Gesundheit : Jürgen Waldschmidt: Pionier aus Kinderliebe

Adelheid Müller-Lissner

"Das ist der größte Unsinn, der mir je untergekommen ist", soll ein Fachkollege zu seiner Idee gesagt haben, mit einer neuartigen künstliche Lunge die Sauerstoffversorgung schwerkranker Neugeborener über Wochen statt Stunden aufrecht zu erhalten. Einige Zeit später war ECMO geboren, die Extrakorporale Membranoxygenierung, die genau das möglich macht. "Ich brauche keinen Laser, ich kann richtig operieren", so wird die Reaktion eines anderen Kollegen auf seinen Wunsch kolportiert, ein solches Gerät anzuschaffen. Aber wer zu früh kommt, den bestraft das Leben offensichtlich nicht auf Dauer. Der Kinderchirurg und langjährige Leiter der Abteilung Kinderchirurgie am Universitätsklinikum Benjamin Franklin, Jürgen Waldschmidt, der heute seinen 65. Geburtstag feiert, wurde unter anderem sogar mit dem Bundesverdienstkreuz am Bande geehrt.

Heute finden Lasergeräte in der Medizin breite Anwendung. In der Kinderheilkunde zum Beispiel zur Behandlung von Hämangiomen. Diese Blutschwämme sind zwar gutartig, wachsen aber oft schnell und können vor allem im Gesicht entstellen. Trotzdem blieben sie früher oft unbehandelt, weil die Therapien, die zur Verfügung standen, zu gefährlich waren. Pionier für die Laser-Behandlung war Jürgen Waldschmidt. "Heute ist der Laser eine akzeptierte Therapieform für das Hämangiom. Und manche der ehemaligen Kritiker behaupten sogar gern, sie hätten sie selbst erfunden", sagte Hans-Peter Berlien, Chefarzt der Abteilung Lasermedizin im Krankenhaus Neukölln, bei der gestrigen Pressekonferenz, die er zu Ehren seines wissenschaftlichen Vaters veranstaltet hatte.

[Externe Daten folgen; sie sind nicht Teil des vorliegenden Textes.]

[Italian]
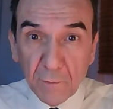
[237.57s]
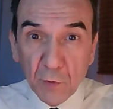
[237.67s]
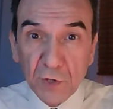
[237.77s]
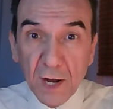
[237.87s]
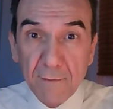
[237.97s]

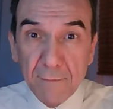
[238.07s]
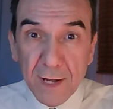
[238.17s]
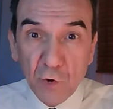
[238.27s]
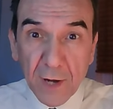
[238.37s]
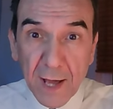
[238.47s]
potrai
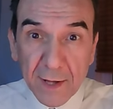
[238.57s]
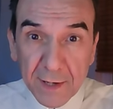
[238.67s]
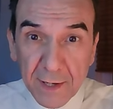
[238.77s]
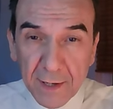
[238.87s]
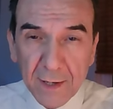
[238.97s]

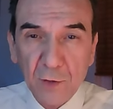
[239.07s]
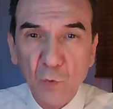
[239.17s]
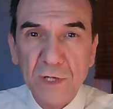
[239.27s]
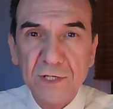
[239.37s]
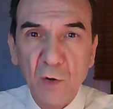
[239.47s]
migliorare la
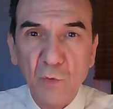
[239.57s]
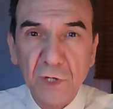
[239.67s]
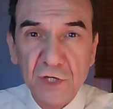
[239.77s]
tua salute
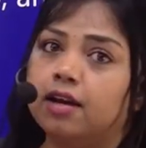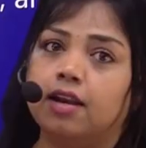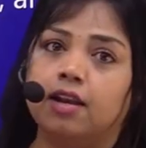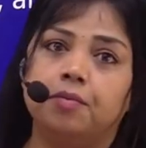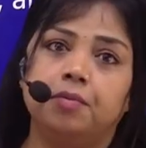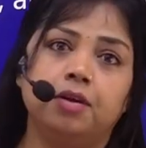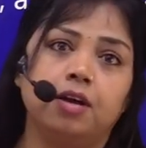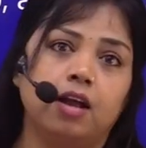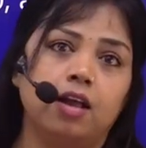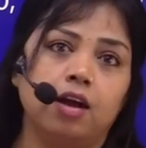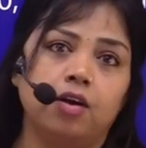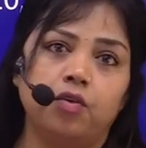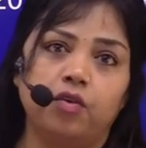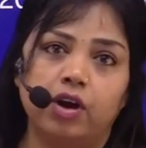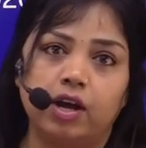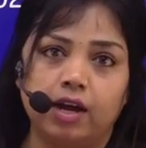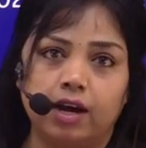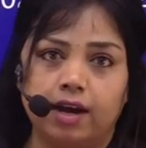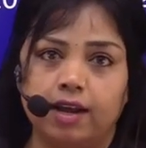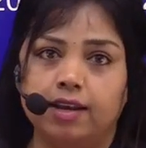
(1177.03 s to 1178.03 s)
अभी आया हुआ
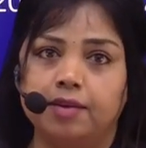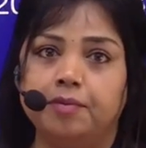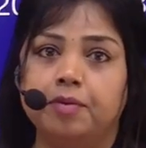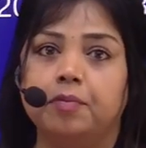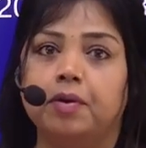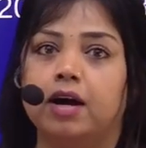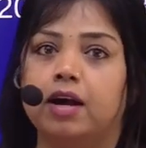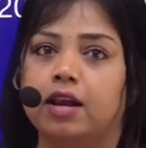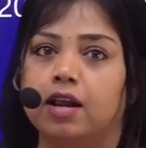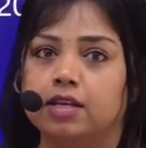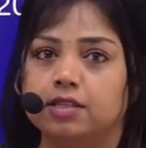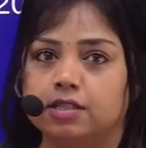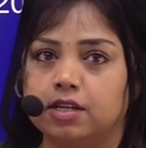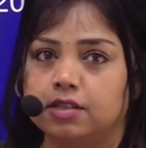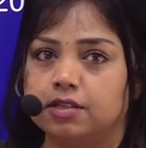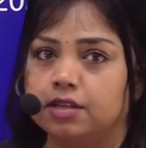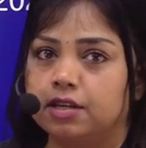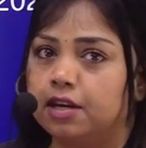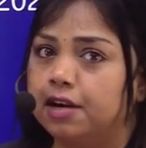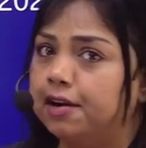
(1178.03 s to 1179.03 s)
है हाल ही में महाराष्ट्र
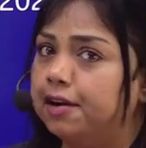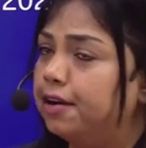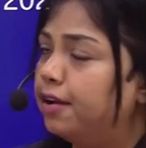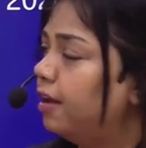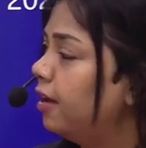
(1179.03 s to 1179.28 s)
से रिलेटेड है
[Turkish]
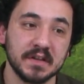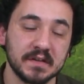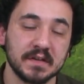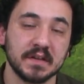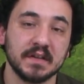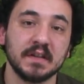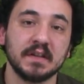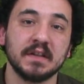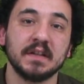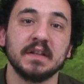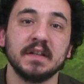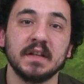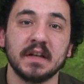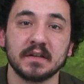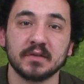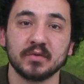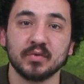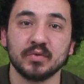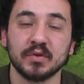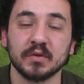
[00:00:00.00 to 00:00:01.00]
istedikleri
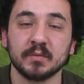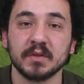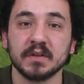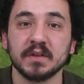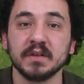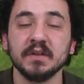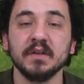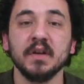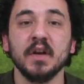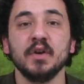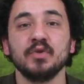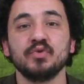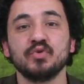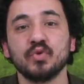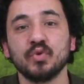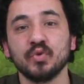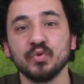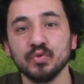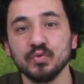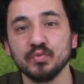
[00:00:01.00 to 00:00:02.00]
yerde oynamaları
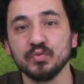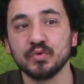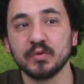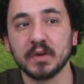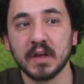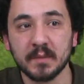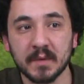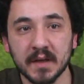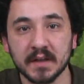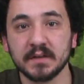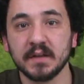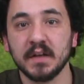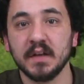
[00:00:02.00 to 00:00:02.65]
çok olumlu. Hemen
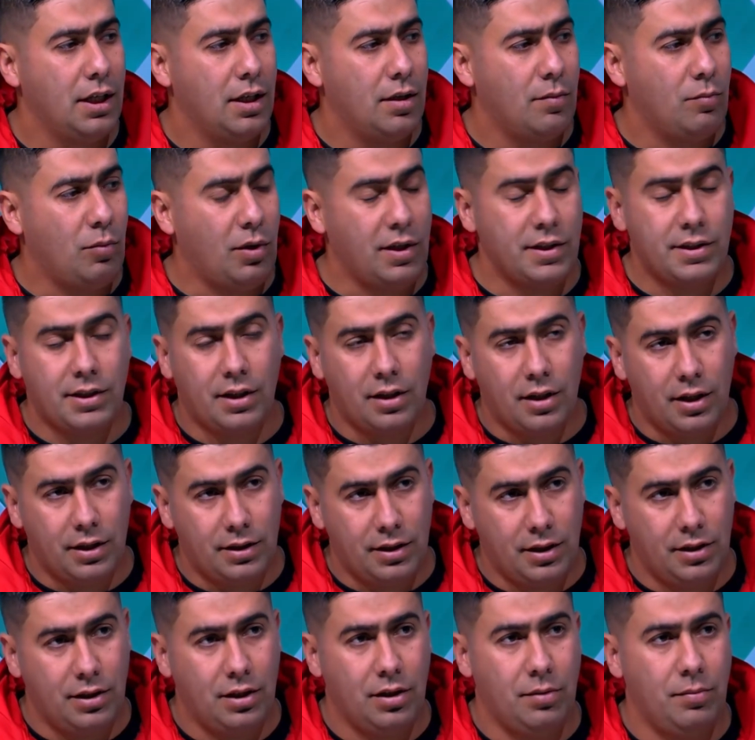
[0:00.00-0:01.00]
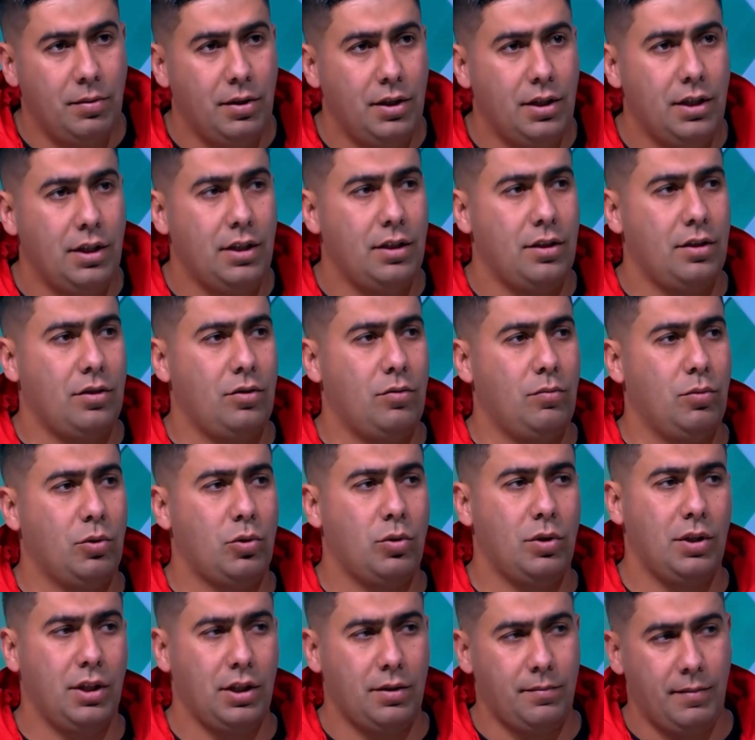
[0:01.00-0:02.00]
معسكرات تدريبية
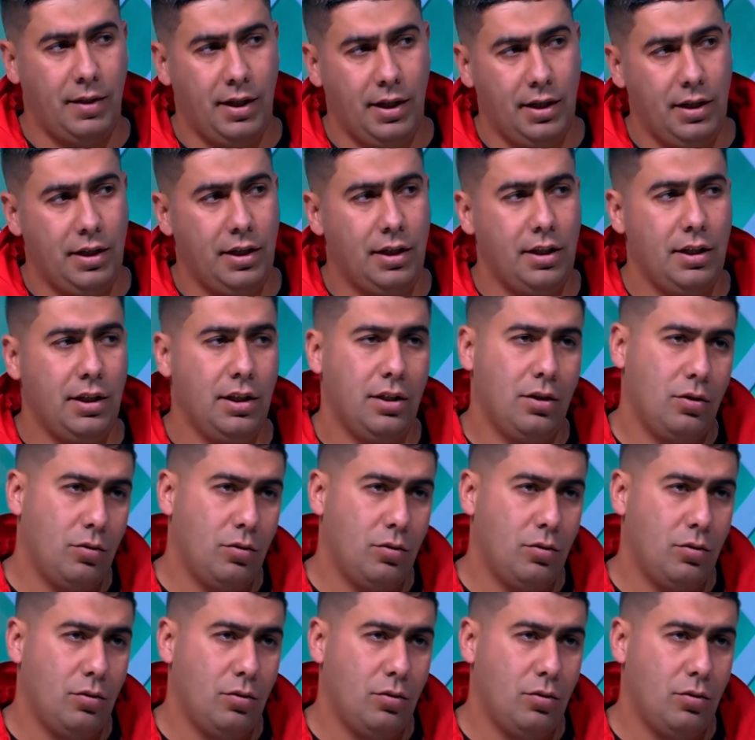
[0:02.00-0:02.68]
وبطولات محلية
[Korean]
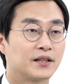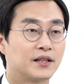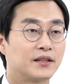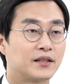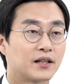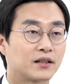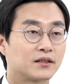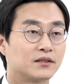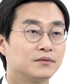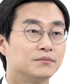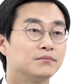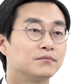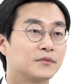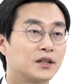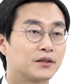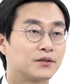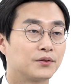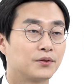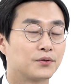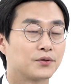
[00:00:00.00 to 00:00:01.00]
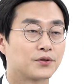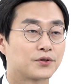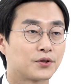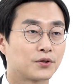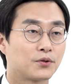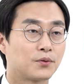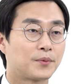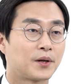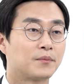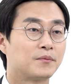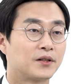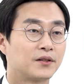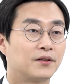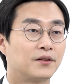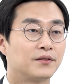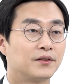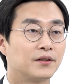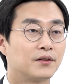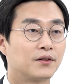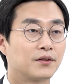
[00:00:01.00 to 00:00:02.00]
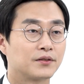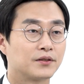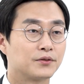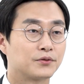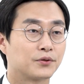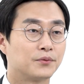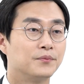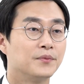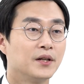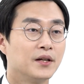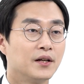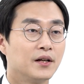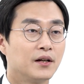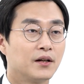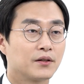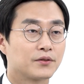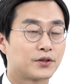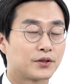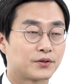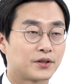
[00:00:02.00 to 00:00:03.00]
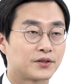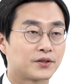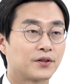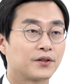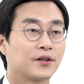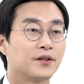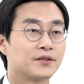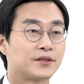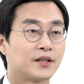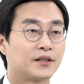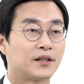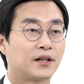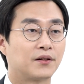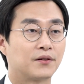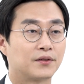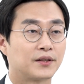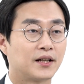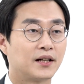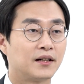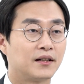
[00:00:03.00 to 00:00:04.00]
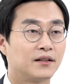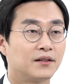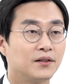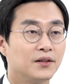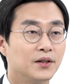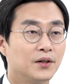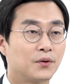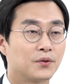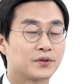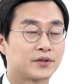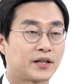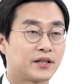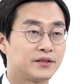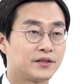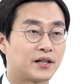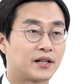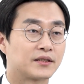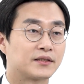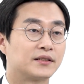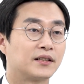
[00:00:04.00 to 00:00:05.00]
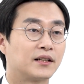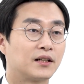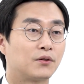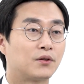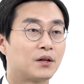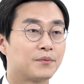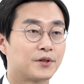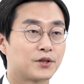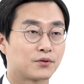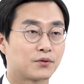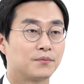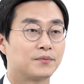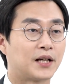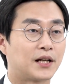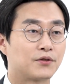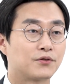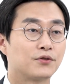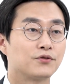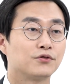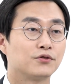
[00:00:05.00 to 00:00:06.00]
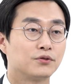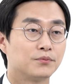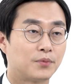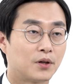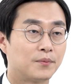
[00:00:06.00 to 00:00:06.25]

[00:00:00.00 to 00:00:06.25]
기타금 같은 경우도 1,500만 원 이런 것들 좀 최소한 청년 세대거나 뭐 사회적 약자라고 하면 좀 낮춰주는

Am morgigen Sonnabend soll ein umfassendes wissenschaftliches Symposium folgen. Die Organisatoren haben dabei nach Berliens Worten "nur die Themen aufgegriffen, die seinerzeit auf Protest gestoßen sind". Dazu gehört auch die extrakorporale Leberperfusion. 1968 wurde unter Waldschmidts Mitwirkung dem ersten Patienten in Europa, einem jungen Mann mit Knollenblätterpilzvergiftung, durch eine Tierleber, an die er zeitweise angeschlossen wurde, das Leben gerettet. Heute wirken an der Charité schon Waldschmidts "Enkel" in Arbeitsgruppen mit, die die Methode weiterentwickeln.

Der Pionier ist bei aller Bescheidenheit ein bisschen stolz darauf, dass er für solche Entwicklungen mit Firmen zusammenarbeitete - "in einer Zeit, in der das Wort Industrie verhasst war". Waldschmidt, der selbst Vater von vier Kindern ist, wird von seinen kleinen Patienten geliebt. Und das beruht auf Gegenseitigkeit: "Sie feiern nicht krank", sagt der Chirurg über seine kleinen Patienten, "und man kann oft ganz direkt, mit Hand und Ohr, die Diagnose stellen".